Photo: Rowing Grand Canyon

Rowing the Colorado in a dory is the slowest and longest of Grand Canyon river trips, leaving plenty of time to explore the Big Ditch.

Photograph by Kerrick James

By Jim Gorman and Robert Earle Howells

The most stunning river in the nation demands an American original: the human-powered wooden dory. Stern, graceful, and guaranteed to deliver a visceral, feel-the-river-in-your-bones thrill, the dory has been a canyon icon since John Wesley Powell captained a proto-version down the Colorado River in 1869. No disrespect to reliable, bouncy rafts, but when you hit any of the Colorado’s 47 major sets of rapids in a dory, its rigid, narrow prow rides the froth like a spooked bronc under the steady control of an expert oarsman (a dory rower will apprentice for nearly a decade, longer than any other guide in the canyon).

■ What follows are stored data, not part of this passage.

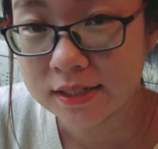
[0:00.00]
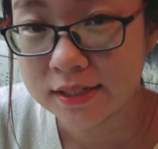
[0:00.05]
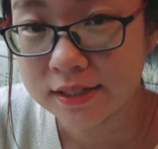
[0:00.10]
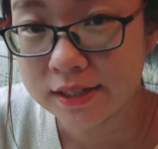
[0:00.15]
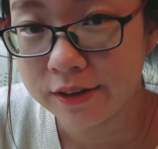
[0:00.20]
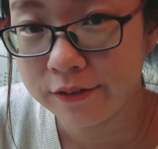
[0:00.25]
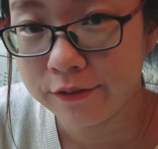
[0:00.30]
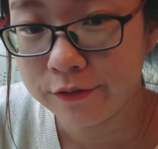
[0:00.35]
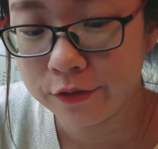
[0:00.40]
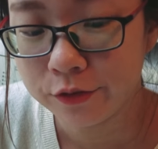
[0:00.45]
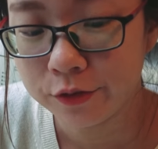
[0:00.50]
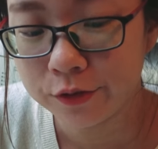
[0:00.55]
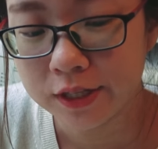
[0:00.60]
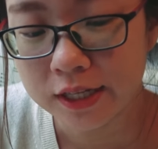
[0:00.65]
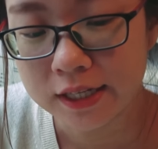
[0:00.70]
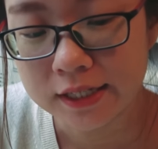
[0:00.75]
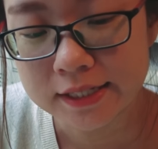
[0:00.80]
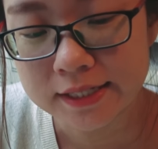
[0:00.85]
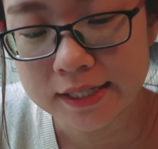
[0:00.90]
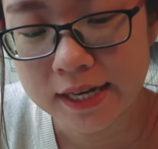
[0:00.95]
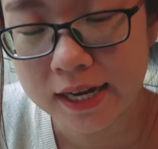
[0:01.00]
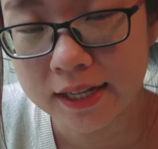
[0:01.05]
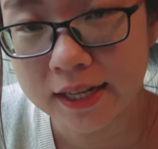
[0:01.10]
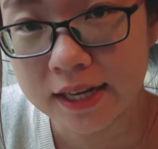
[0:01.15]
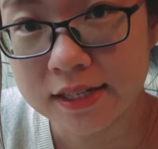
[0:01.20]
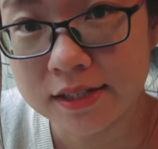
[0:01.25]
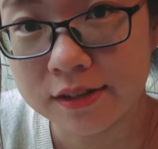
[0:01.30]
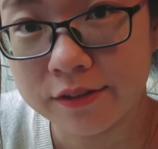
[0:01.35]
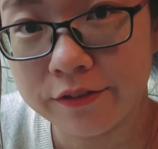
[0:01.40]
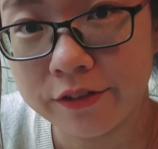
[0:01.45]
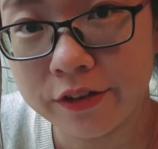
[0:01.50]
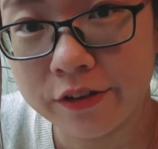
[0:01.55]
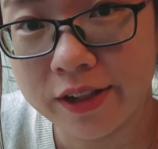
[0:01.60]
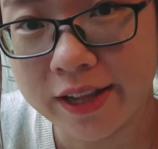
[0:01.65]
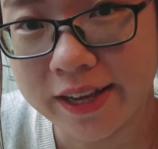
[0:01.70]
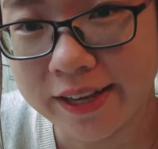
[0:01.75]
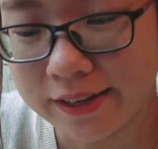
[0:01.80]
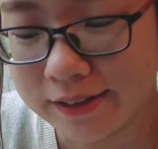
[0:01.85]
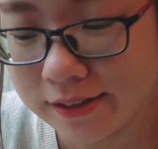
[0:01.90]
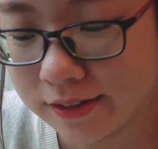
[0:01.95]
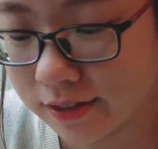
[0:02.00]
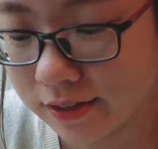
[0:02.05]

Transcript: seafood inside as a filling.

Happily, the boats are also extraordinarily maneuverable, which may explain why pioneering river rat Martin Litton still paddles one. Even better: A trip on a dory is the slowest and longest of Grand Canyon river journeys, 15 to 18 days. That means time to debark and hike to places like Vasey’s Paradise, a ferny oasis where a waterfall tumbles into the canyon; rest in solitude inside Red Wall Cavern; climb to Anasazi granaries 1,500 feet (457 meters) above the river. You leave all sense of ordinary time behind, and life is reduced to the basics: Float. Eat. Drink. Gape. And hold on!

Need to Know: The Grand Canyon River Outfitters Association has an up-to-date list of dory guides.